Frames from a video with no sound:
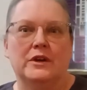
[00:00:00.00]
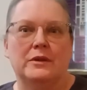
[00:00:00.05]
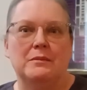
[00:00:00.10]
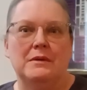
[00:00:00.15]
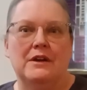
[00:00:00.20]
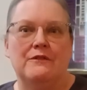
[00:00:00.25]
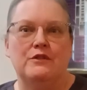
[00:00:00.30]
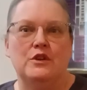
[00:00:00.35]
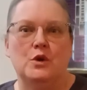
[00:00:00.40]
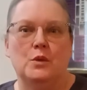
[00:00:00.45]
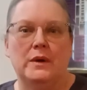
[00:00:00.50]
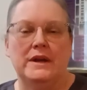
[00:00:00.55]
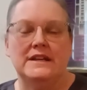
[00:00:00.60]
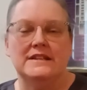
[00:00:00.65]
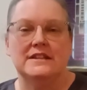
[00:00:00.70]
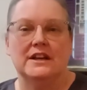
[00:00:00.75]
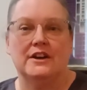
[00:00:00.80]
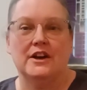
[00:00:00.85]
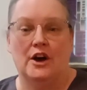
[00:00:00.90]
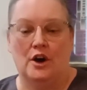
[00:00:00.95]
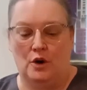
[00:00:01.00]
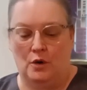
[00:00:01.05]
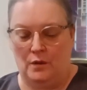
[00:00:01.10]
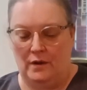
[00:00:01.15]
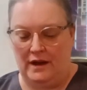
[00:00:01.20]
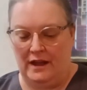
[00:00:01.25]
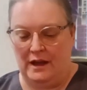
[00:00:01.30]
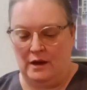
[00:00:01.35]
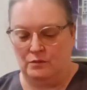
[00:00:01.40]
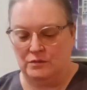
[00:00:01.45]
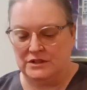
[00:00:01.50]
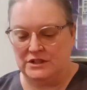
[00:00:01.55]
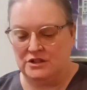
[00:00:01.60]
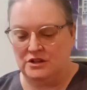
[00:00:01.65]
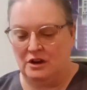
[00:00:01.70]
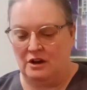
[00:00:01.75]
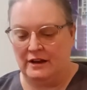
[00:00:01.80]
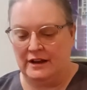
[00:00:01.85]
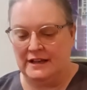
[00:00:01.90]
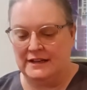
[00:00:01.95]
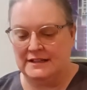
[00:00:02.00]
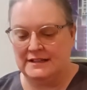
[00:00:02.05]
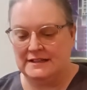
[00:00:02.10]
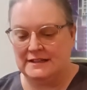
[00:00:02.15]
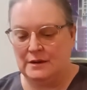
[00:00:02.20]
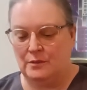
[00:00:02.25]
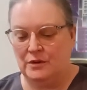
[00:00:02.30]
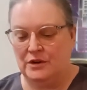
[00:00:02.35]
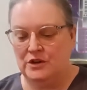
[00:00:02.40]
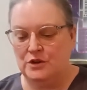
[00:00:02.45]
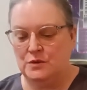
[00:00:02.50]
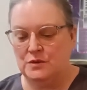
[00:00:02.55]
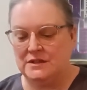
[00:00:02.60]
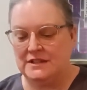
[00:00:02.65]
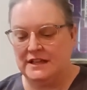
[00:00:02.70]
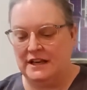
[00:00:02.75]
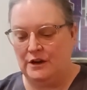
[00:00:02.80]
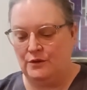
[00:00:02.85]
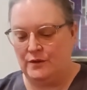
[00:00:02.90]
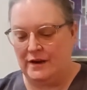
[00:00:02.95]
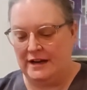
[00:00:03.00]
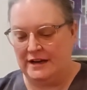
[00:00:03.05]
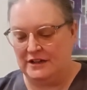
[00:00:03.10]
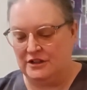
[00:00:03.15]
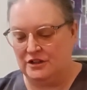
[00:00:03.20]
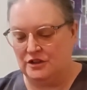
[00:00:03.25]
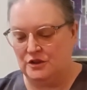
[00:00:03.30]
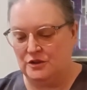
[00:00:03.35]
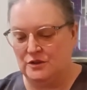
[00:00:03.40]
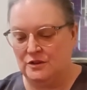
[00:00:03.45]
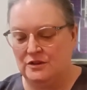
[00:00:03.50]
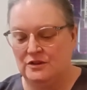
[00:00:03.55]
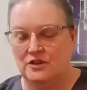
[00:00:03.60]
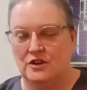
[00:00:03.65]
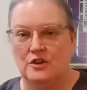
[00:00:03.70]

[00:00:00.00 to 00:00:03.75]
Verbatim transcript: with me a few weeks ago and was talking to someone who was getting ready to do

· · · · ·

** WHAT YOU HAVE TO DO **
Each record should appear again exactly as it stands, with no picture included.

** TASK SOLUTION **
Frames from a video with no sound:
[00:00:00.00]
[00:00:00.05]
[00:00:00.10]
[00:00:00.15]
[00:00:00.20]
[00:00:00.25]
[00:00:00.30]
[00:00:00.35]
[00:00:00.40]
[00:00:00.45]
[00:00:00.50]
[00:00:00.55]
[00:00:00.60]
[00:00:00.65]
[00:00:00.70]
[00:00:00.75]
[00:00:00.80]
[00:00:00.85]
[00:00:00.90]
[00:00:00.95]
[00:00:01.00]
[00:00:01.05]
[00:00:01.10]
[00:00:01.15]
[00:00:01.20]
[00:00:01.25]
[00:00:01.30]
[00:00:01.35]
[00:00:01.40]
[00:00:01.45]
[00:00:01.50]
[00:00:01.55]
[00:00:01.60]
[00:00:01.65]
[00:00:01.70]
[00:00:01.75]
[00:00:01.80]
[00:00:01.85]
[00:00:01.90]
[00:00:01.95]
[00:00:02.00]
[00:00:02.05]
[00:00:02.10]
[00:00:02.15]
[00:00:02.20]
[00:00:02.25]
[00:00:02.30]
[00:00:02.35]
[00:00:02.40]
[00:00:02.45]
[00:00:02.50]
[00:00:02.55]
[00:00:02.60]
[00:00:02.65]
[00:00:02.70]
[00:00:02.75]
[00:00:02.80]
[00:00:02.85]
[00:00:02.90]
[00:00:02.95]
[00:00:03.00]
[00:00:03.05]
[00:00:03.10]
[00:00:03.15]
[00:00:03.20]
[00:00:03.25]
[00:00:03.30]
[00:00:03.35]
[00:00:03.40]
[00:00:03.45]
[00:00:03.50]
[00:00:03.55]
[00:00:03.60]
[00:00:03.65]
[00:00:03.70]

[00:00:00.00 to 00:00:03.75]
Verbatim transcript: with me a few weeks ago and was talking to someone who was getting ready to do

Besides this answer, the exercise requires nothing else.